Громов устало кивнул, не поднимая глаз.
— Мы же в стоматологии, Миргородский. Нам нужно точно знать, откуда пошло воспаление. А не просто кричать, что болит.
«Хорошо сказано. Воспаление. Отлично. Значит, я теперь кариозная полость с правом подписи».
Мирослав вышел из кабинета с видом человека, который только что получил не отказ, а рекомендацию «переформулировать жалобу». Он чувствовал, как внутри него растёт раздражение, но не как огонь — а как зубная боль: тянущая, неотступная, не смертельная, но совершенно невозможная в долгосрочной перспективе.
«Хорошо. Если система не видит в этом проблему — значит, я стану симптомом. Таким, от которого не отворачиваются, а которому ставят диагноз.
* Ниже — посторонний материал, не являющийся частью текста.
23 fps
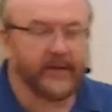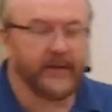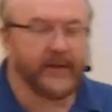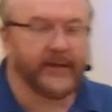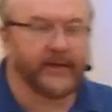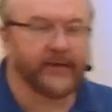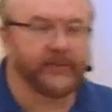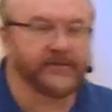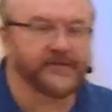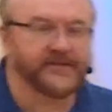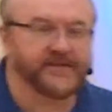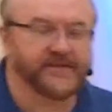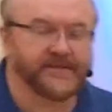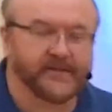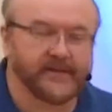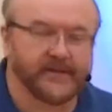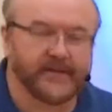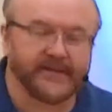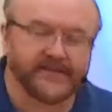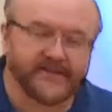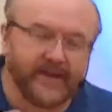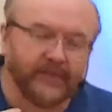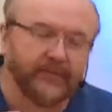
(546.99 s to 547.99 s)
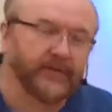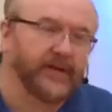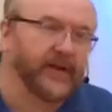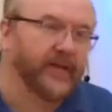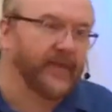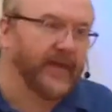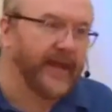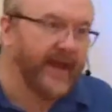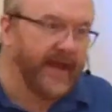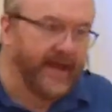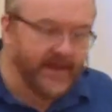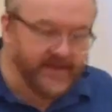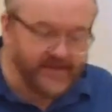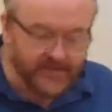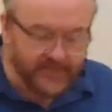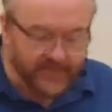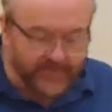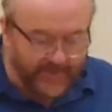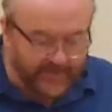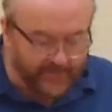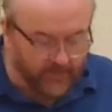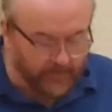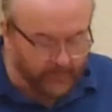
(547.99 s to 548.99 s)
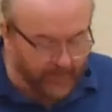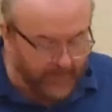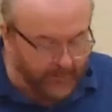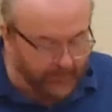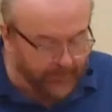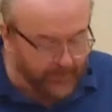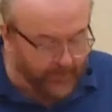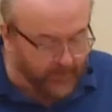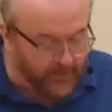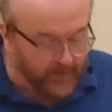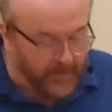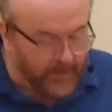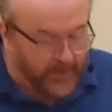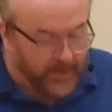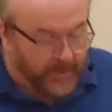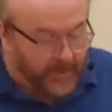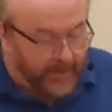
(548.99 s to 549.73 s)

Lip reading: He suffered at the hands of evil people.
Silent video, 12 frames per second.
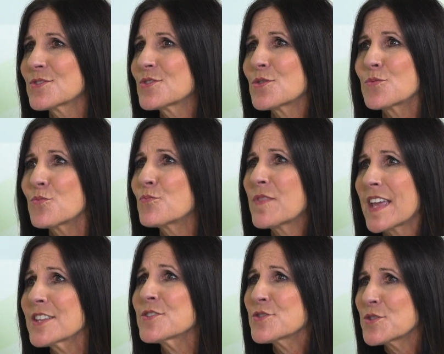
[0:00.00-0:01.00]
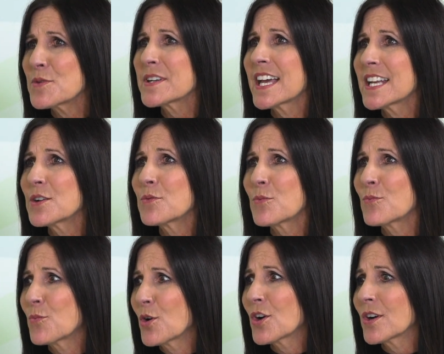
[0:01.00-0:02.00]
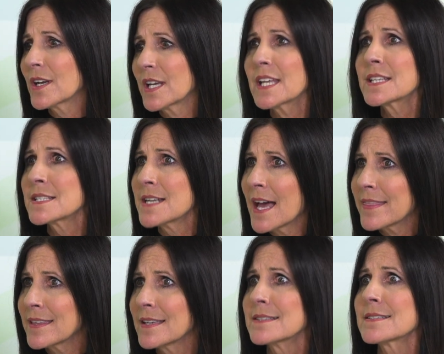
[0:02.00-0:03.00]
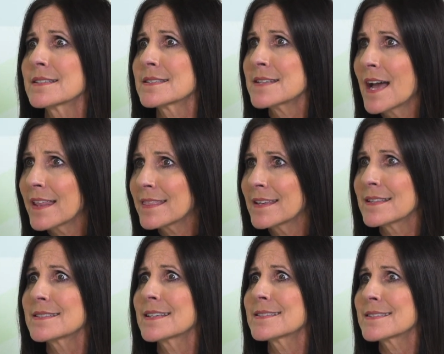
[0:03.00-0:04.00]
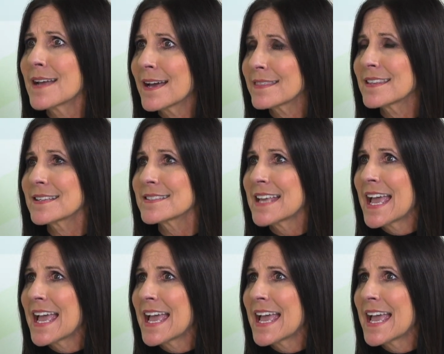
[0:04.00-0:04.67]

So the answers you were getting were, it's not this, it's not this, it's not this.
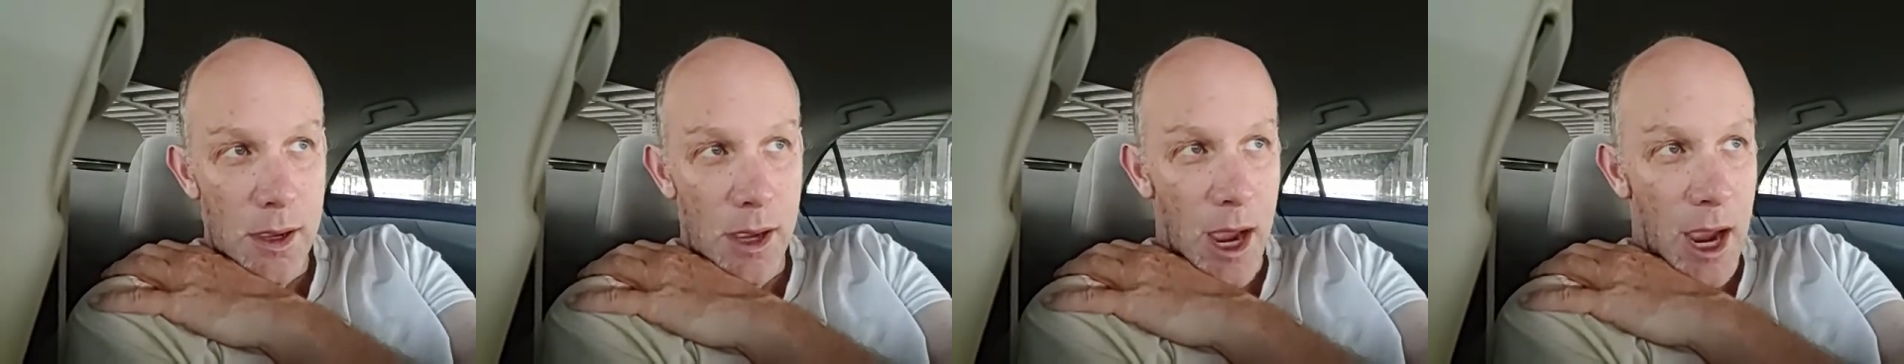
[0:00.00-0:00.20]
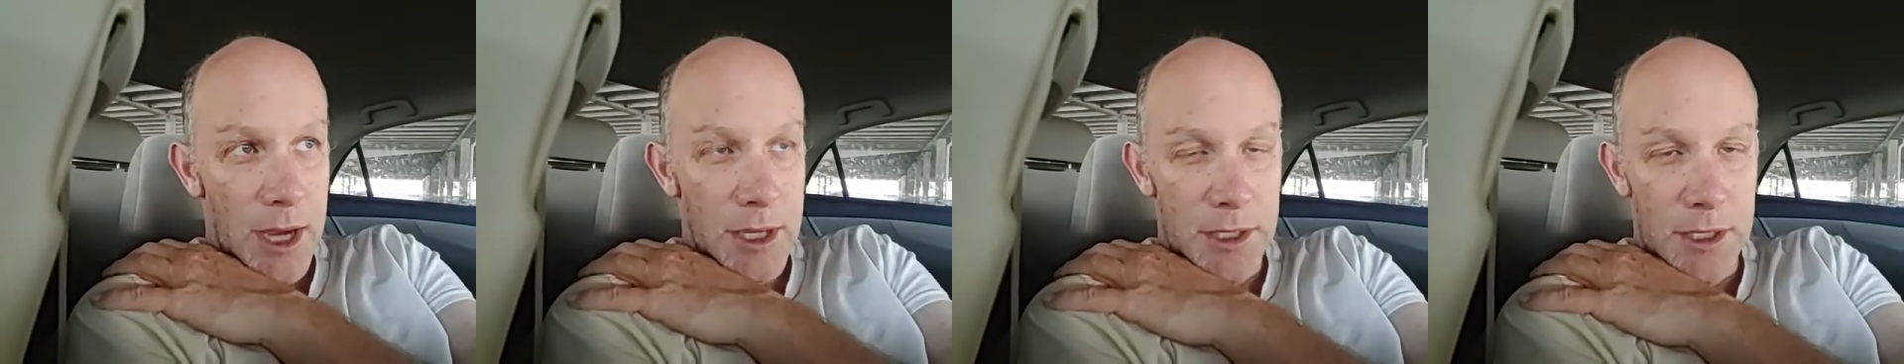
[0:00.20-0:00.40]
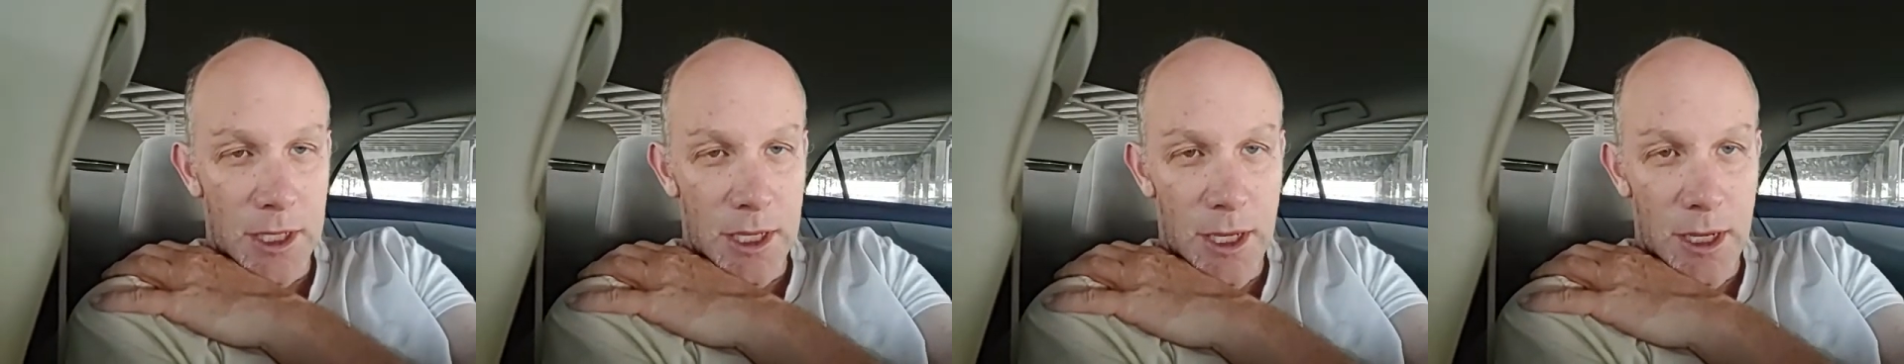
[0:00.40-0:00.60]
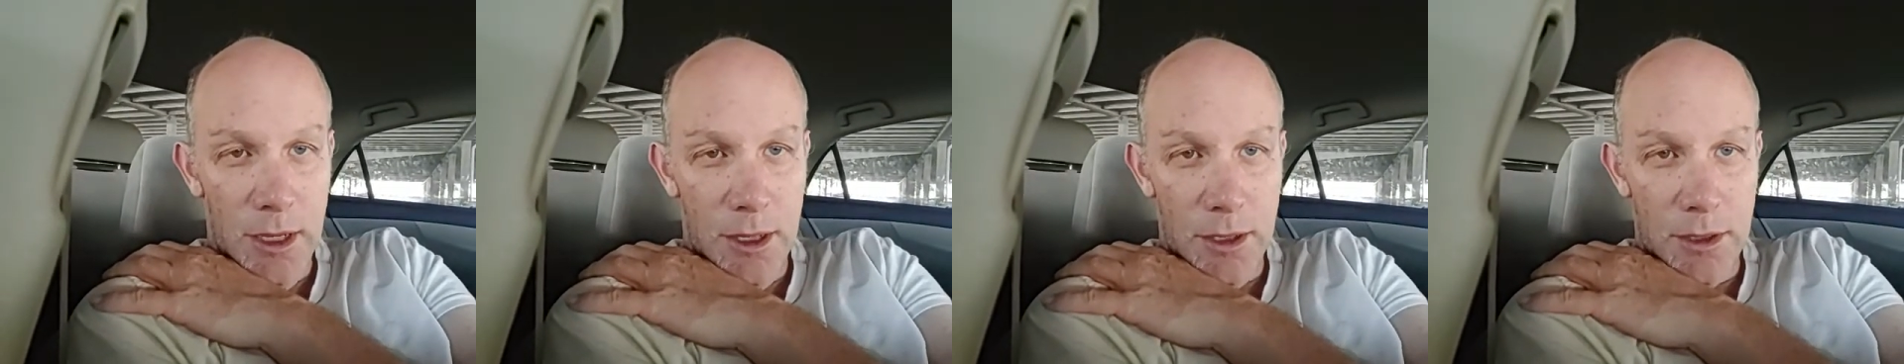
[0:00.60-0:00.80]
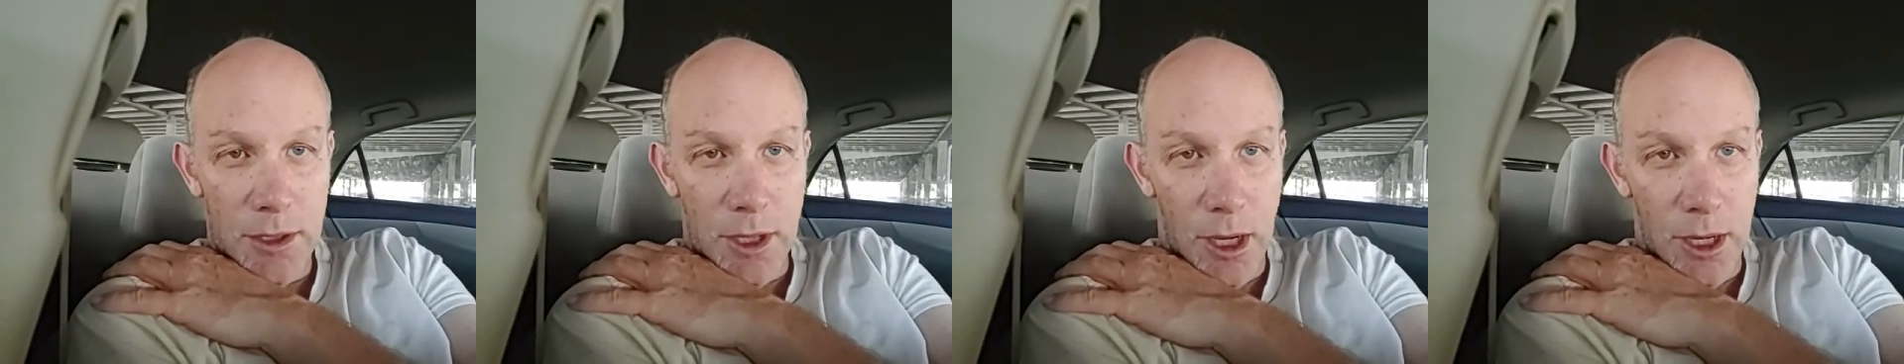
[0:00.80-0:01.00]
I
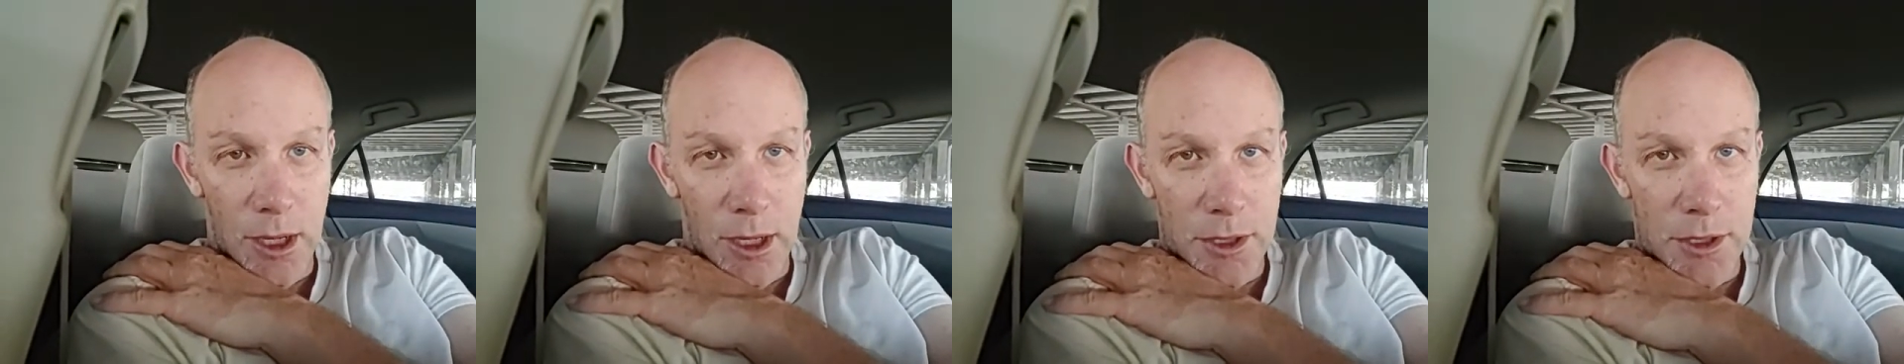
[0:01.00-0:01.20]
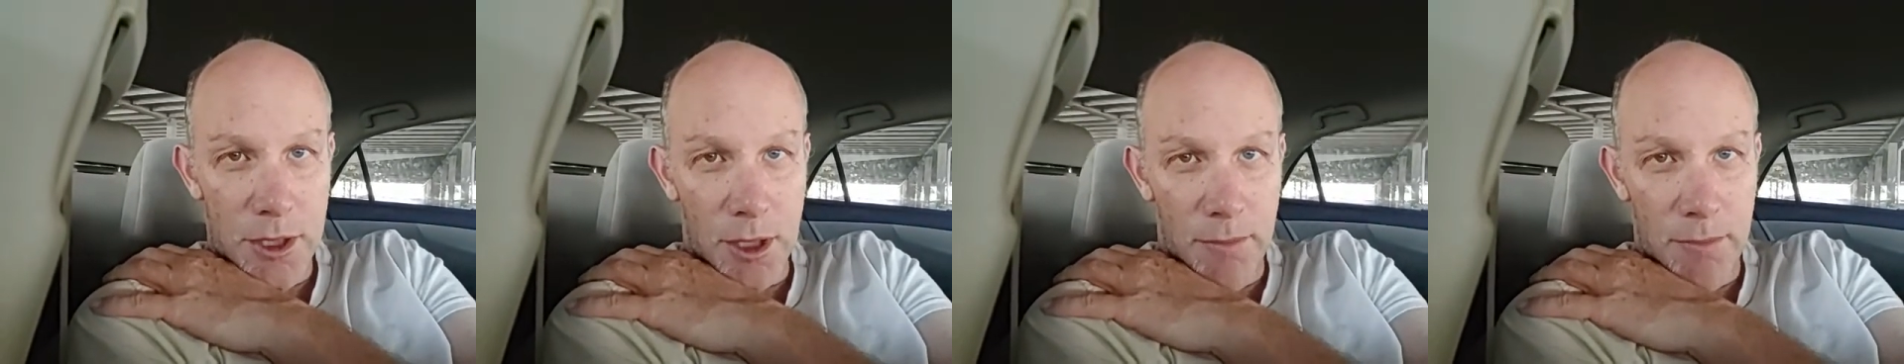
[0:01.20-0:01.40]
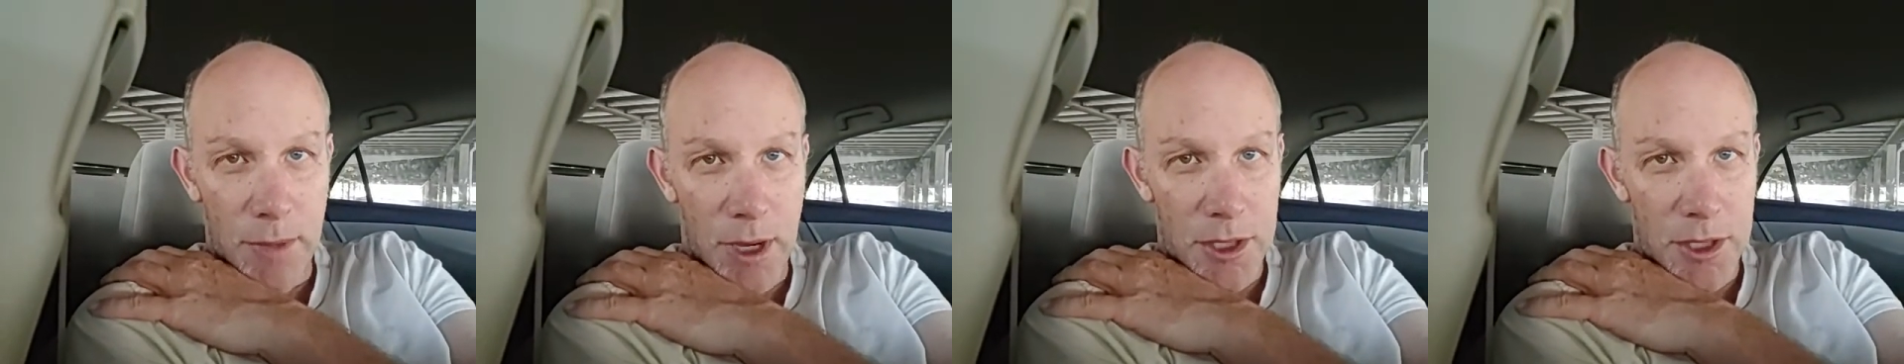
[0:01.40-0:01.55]
see uh, some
Или, как минимум, прислушиваются — перед тем как выписать обезболивающее».
Сквозняк в регистратуре гонял запах чернил, прокисшей ватки и карболки — смесь, которую любой медработник 1935 года мог различить с закрытыми глазами и в полусне. Мирослав стоял у стойки, слегка наклонившись, и говорил не громко, но так, что каждый звук его голоса ложился плоско и ровно — как лезвие по стеклу.
— Кто вносил правки? Когда? Под каким паролем? — перечислял он спокойно, будто спрашивал о погоде на субботу. — Мне не нужны версии. Только данные.
Регистраторы — три омеги и один угрюмый альфа с глазами, как у ленивого баклана, — переглянулись. Никто не возразил. Никто не обрадовался. Никто не пошевелился.